The data below:
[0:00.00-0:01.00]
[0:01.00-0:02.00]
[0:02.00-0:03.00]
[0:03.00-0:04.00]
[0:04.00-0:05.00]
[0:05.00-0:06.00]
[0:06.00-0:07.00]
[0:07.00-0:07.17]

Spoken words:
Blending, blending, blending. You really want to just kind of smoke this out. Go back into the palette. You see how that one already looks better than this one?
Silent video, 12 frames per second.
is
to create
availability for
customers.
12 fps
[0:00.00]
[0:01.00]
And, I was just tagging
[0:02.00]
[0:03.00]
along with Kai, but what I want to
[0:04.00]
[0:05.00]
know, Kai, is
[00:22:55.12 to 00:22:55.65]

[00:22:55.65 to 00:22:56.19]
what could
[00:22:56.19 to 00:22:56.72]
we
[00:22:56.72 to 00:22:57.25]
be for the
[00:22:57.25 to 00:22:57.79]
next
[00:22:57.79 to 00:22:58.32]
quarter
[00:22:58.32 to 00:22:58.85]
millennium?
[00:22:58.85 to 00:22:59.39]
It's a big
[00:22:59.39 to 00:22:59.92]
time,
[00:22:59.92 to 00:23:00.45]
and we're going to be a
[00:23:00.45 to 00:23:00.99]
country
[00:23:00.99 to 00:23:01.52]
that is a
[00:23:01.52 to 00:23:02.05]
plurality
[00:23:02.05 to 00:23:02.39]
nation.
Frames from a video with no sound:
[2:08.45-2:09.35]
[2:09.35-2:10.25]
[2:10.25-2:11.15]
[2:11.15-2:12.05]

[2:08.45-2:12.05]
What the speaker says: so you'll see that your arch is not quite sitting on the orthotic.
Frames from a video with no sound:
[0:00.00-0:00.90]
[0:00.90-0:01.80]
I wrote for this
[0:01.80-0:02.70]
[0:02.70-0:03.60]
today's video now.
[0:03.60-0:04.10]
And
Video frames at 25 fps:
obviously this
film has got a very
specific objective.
End of The data.
### What is needed
Transcribe every line above, character for character.

### Answer section
[0:00.00-0:01.00]
[0:01.00-0:02.00]
[0:02.00-0:03.00]
[0:03.00-0:04.00]
[0:04.00-0:05.00]
[0:05.00-0:06.00]
[0:06.00-0:07.00]
[0:07.00-0:07.17]

Spoken words:
Blending, blending, blending. You really want to just kind of smoke this out. Go back into the palette. You see how that one already looks better than this one?
Silent video, 12 frames per second.
is
to create
availability for
customers.
12 fps
[0:00.00]
[0:01.00]
And, I was just tagging
[0:02.00]
[0:03.00]
along with Kai, but what I want to
[0:04.00]
[0:05.00]
know, Kai, is
[00:22:55.12 to 00:22:55.65]

[00:22:55.65 to 00:22:56.19]
what could
[00:22:56.19 to 00:22:56.72]
we
[00:22:56.72 to 00:22:57.25]
be for the
[00:22:57.25 to 00:22:57.79]
next
[00:22:57.79 to 00:22:58.32]
quarter
[00:22:58.32 to 00:22:58.85]
millennium?
[00:22:58.85 to 00:22:59.39]
It's a big
[00:22:59.39 to 00:22:59.92]
time,
[00:22:59.92 to 00:23:00.45]
and we're going to be a
[00:23:00.45 to 00:23:00.99]
country
[00:23:00.99 to 00:23:01.52]
that is a
[00:23:01.52 to 00:23:02.05]
plurality
[00:23:02.05 to 00:23:02.39]
nation.
Frames from a video with no sound:
[2:08.45-2:09.35]
[2:09.35-2:10.25]
[2:10.25-2:11.15]
[2:11.15-2:12.05]

[2:08.45-2:12.05]
What the speaker says: so you'll see that your arch is not quite sitting on the orthotic.
Frames from a video with no sound:
[0:00.00-0:00.90]
[0:00.90-0:01.80]
I wrote for this
[0:01.80-0:02.70]
[0:02.70-0:03.60]
today's video now.
[0:03.60-0:04.10]
And
Video frames at 25 fps:
obviously this
film has got a very
specific objective.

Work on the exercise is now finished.